「まず助産所の嘱託医との連携を」-スーパー総合、助産所からの搬送ケース
助産所での分娩を希望する妊婦がいる一方で、医師がいない助産所での分娩は一定のリスクを抱えることにもなる。都のスーパー総合周産期センターでの受け入れが必要になったケースでも、助産所からの搬送があった。(熊田梨恵)
助産所では医師がいなくても、正常分娩であれば助産師がお産を取り扱うことができる。助産師単独では医療行為を行えないため、助産所には嘱託産科医と嘱託医療機関との連携が義務付けられている。ただ、助産所と医療機関の在り方は助産所によって差があるとの声がある。
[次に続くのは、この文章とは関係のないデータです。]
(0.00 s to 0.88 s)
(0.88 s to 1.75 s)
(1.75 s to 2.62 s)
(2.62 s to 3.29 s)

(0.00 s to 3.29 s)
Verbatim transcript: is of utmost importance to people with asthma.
綿密な連携の下、医療が必要になった妊婦が適切に医療機関を受診できているケースもあれば、連携がうまくいっておらず、大量出血や胎児仮死など重症な状態になってから周産期母子医療センターに搬送されるようなケースもあると言われる。
日本産科婦人科医会の報告書によると、2005年にあった助産所からの搬送301件(うち54件は新生児搬送)の中で、救命処置が必要だったなどの重傷ケースが29.9%あった。妊婦が死亡したり後遺症が残ったりする状態になったのは9.7%。新生児搬送で救命処置が必要だったのは26.0%あり、死亡や後遺症が残る状態などになったのは26.4%だった。嘱託医を介さない搬送が約8割を占めた。
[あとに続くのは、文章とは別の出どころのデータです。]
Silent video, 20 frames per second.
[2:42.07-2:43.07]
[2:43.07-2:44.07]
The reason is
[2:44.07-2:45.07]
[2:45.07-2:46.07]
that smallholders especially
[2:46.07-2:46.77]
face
関東圏の周産期母子医療センターの産婦人科医は自身が経験したケースを語る。「助産所で破水して全開した後ほとんど一日放置されていて、胎児仮死になって運ばれてきたケースがあった。羊水もどろどろの状態で、緊急帝王切開したが赤ちゃんは脳性麻痺になった。なぜそうなる前に連絡しなかったのか。こういうケースは表に出ないので、最後に受けたセンターが患者や家族からも悪者にされてしまう。助産所のリスクについて妊婦に知らせていくべきだと思うし、妊婦も『自然のお産』というような"助産所信仰"に惑わされないで責任を持って自分の出産を考えてほしい。助産所もきちんとしているところはあるのだから、もっと情報開示して透明化されてほしい」と話す。
国立成育医療センター周産期診療部の久保隆彦産科医長は「多量出血で助産所からセンターに搬送されるというようなことはよくあることで、どんな状況でもリスクはある。日本の妊産婦は250人に1人は死亡に至る可能性がある。これは国際的に見ても低い割合で、日本のお産はとても安全。だが、それを高いと捉えるか低いと捉えるかは本人次第」と話す。